Isaac Leucht (1844 in Darmstadt, Hesse, Germany – 1916 in New Orleans, Louisiana) was a Reform Rabbi and communal leader in New Orleans. He was the last rabbi of Congregation Shangarai Chasset before it merged with Congregation Nefutzot Yehudah to become what is now the Touro Synagogue.

In 1868, Leucht arrived in New Orleans (from Baltimore) to serve as Shangarai Chasset's cantor. When James Gutheim, who was the rabbi at that time, left the synagogue to assume a position in New York, Leucht took over as the rabbi as well. He held those positions through 1872, when he left to become the cantor at Temple Sinai. After a yellow fever outbreak killed Shangarai Chasset's rabbi and cantor in 1879, Leucht returned to Shangarai Chasset. Two years later, Shangarai Chasset merged with Nefutzot Yehudah. Shortly thereafter, the synagogue was renamed in honor of their earlier shared benefactor Judah Touro.

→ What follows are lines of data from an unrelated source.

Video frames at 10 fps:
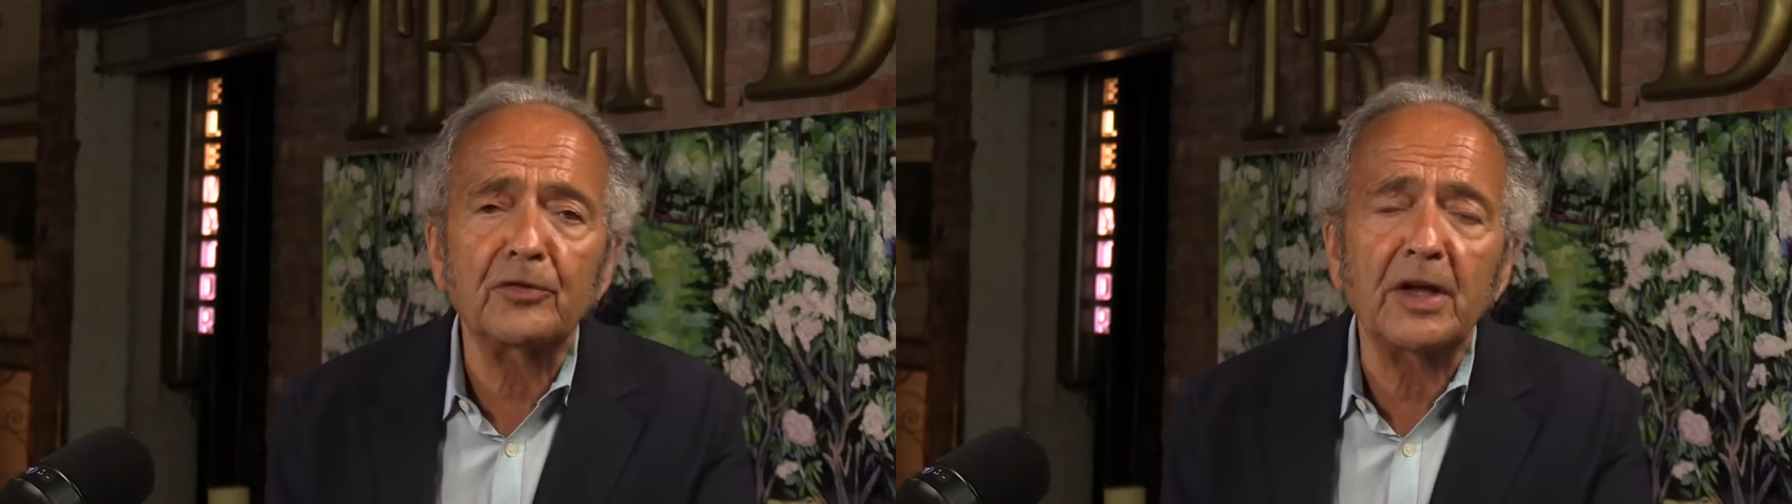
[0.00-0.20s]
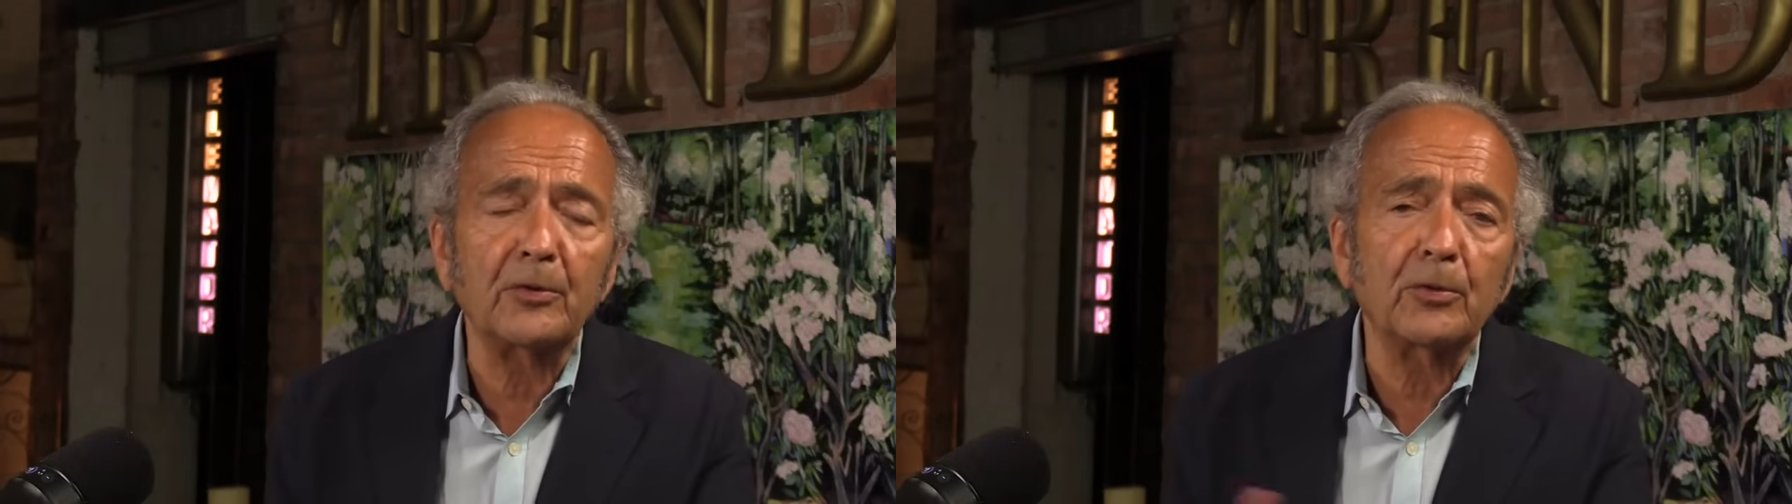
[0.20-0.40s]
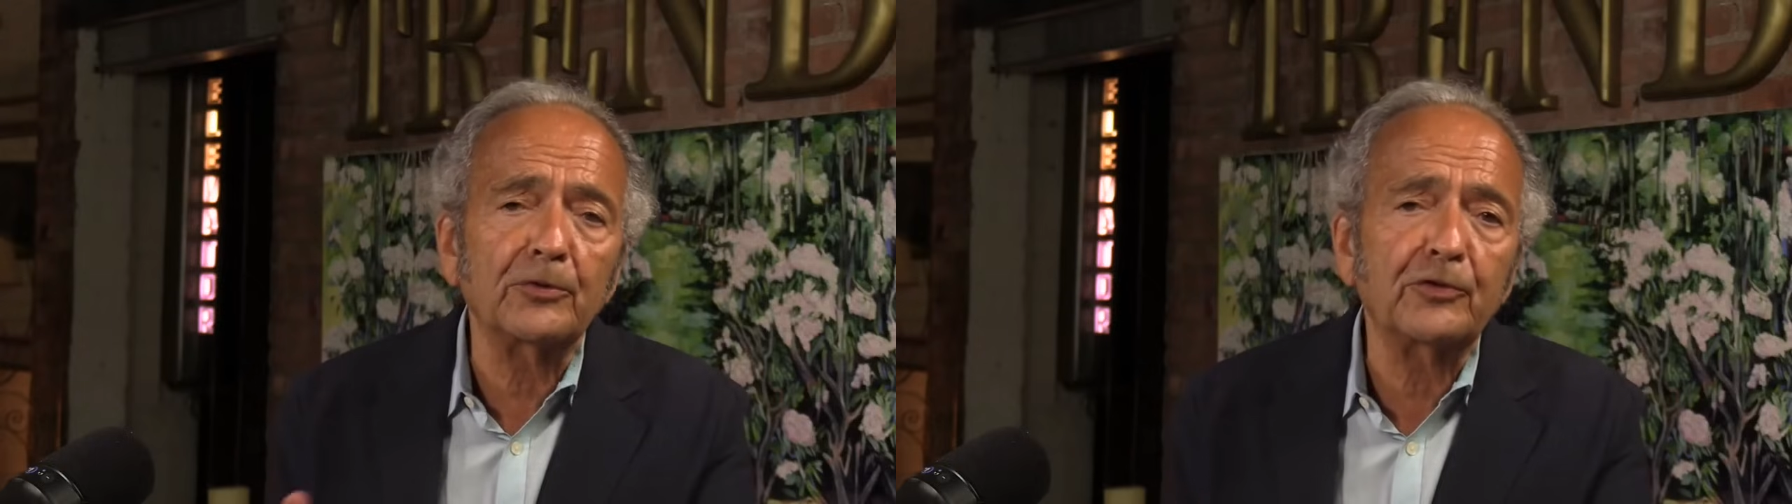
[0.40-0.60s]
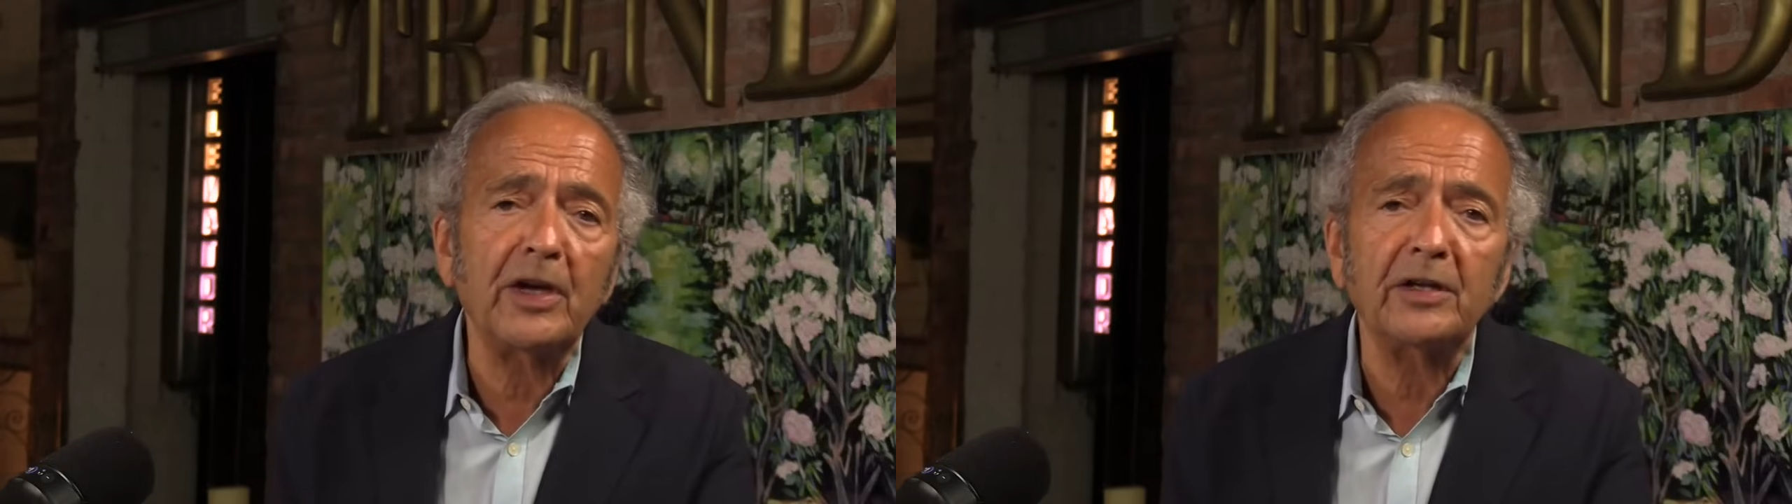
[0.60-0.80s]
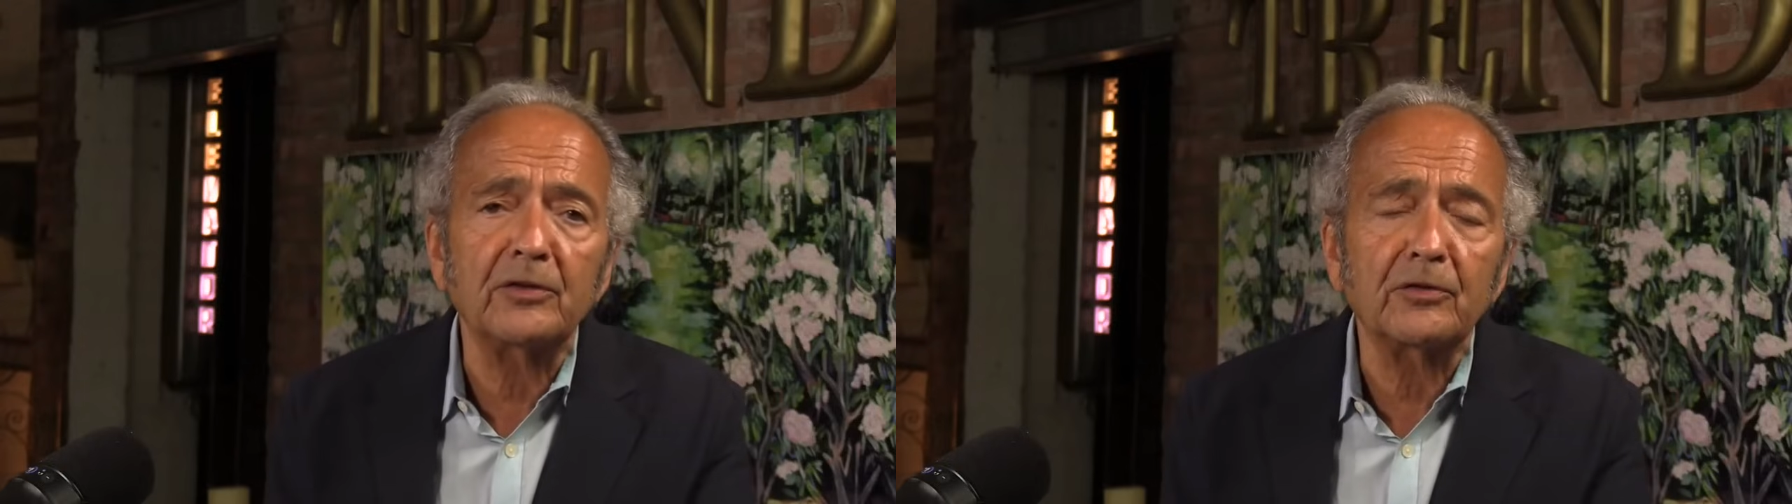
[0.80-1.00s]
Now they're all
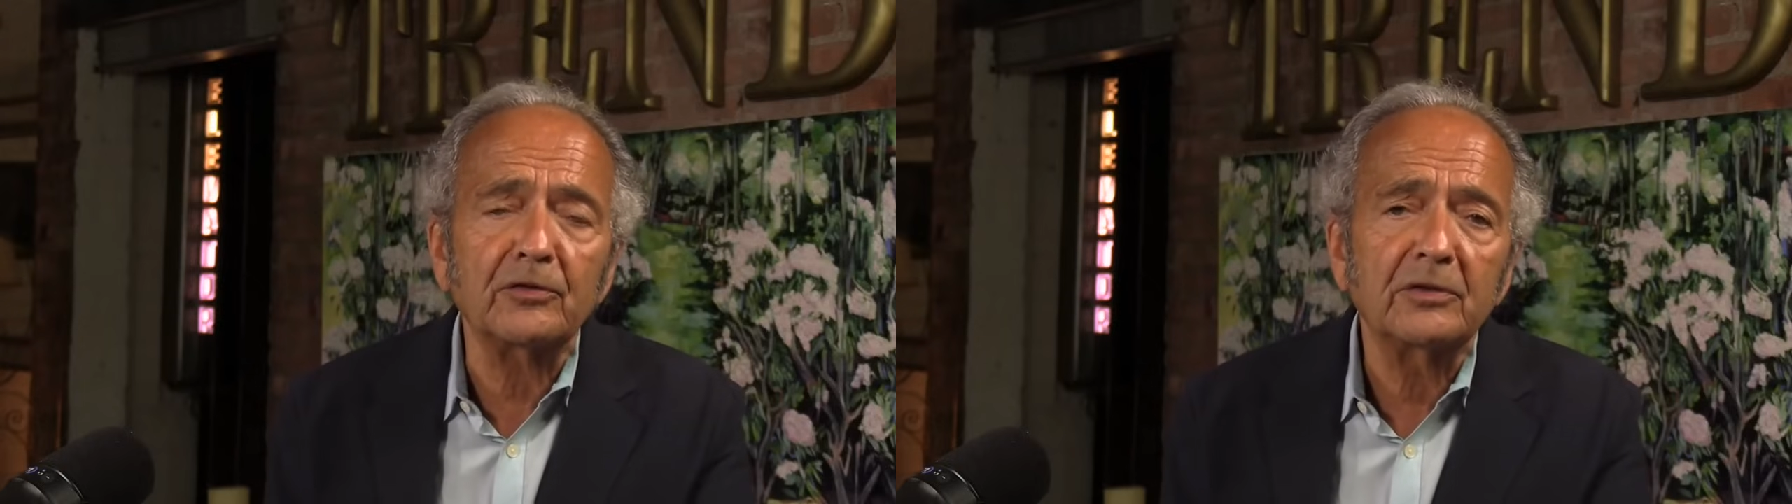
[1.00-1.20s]
chains.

Under Leucht's leadership the synagogue further adopted the innovations of Reform Judaism that Gutheim introduced. According to the Touro synagogue website, in 1881, the second-day observance of the holidays was dropped; in 1889 Shabbat morning worship was abbreviated to "last not longer than one hour including the sermon"; in 1891 the congregation decided to allow worship with or without covered heads, depending on how long one had been a member. It was also in that year that the synagogue joined the Union of American Hebrew Congregations.

Leucht was active in the New Orleans community serving on the board of Jewish institutions such as the Association for the Relief of Jewish Widows and Orphans, as well being a member of the State's first Board of Education in 1888. The Jewish Community of New Orleans credits Leucht for his ecumenical ties to the non-Jewish community, also listing his service as president of the Louisiana Red Cross, and Commission of Prisons and Asylums as examples. Along those lines, he contributed an article entitled "The Mysteries of the Book of Esther" to The Southern Presbyterian Review. Regarding Leucht's Jewish communal work, his great grandson, Bill Rosen, in a nostalgic letter detailing his own departure from New Orleans after Hurricane Katrina, wrote that during his great-grandfather's years in New Orleans, Leucht "started or helped develop every major Jewish institution of his time - he built Touro Synagogue, laid the corner stone of Touro Infirmary and worked ten years to develop the Isidore Newman School," institutions that continue to service New Orleans.

Leucht's brother Joseph also found employment as a rabbi and cantor, first in Baltimore's Hebrew Congregation, where his father-in-law, Rabbi Abraham Rice was rabbi, then later as rabbi of Temple Bnai Jeshurun in Newark, New Jersey.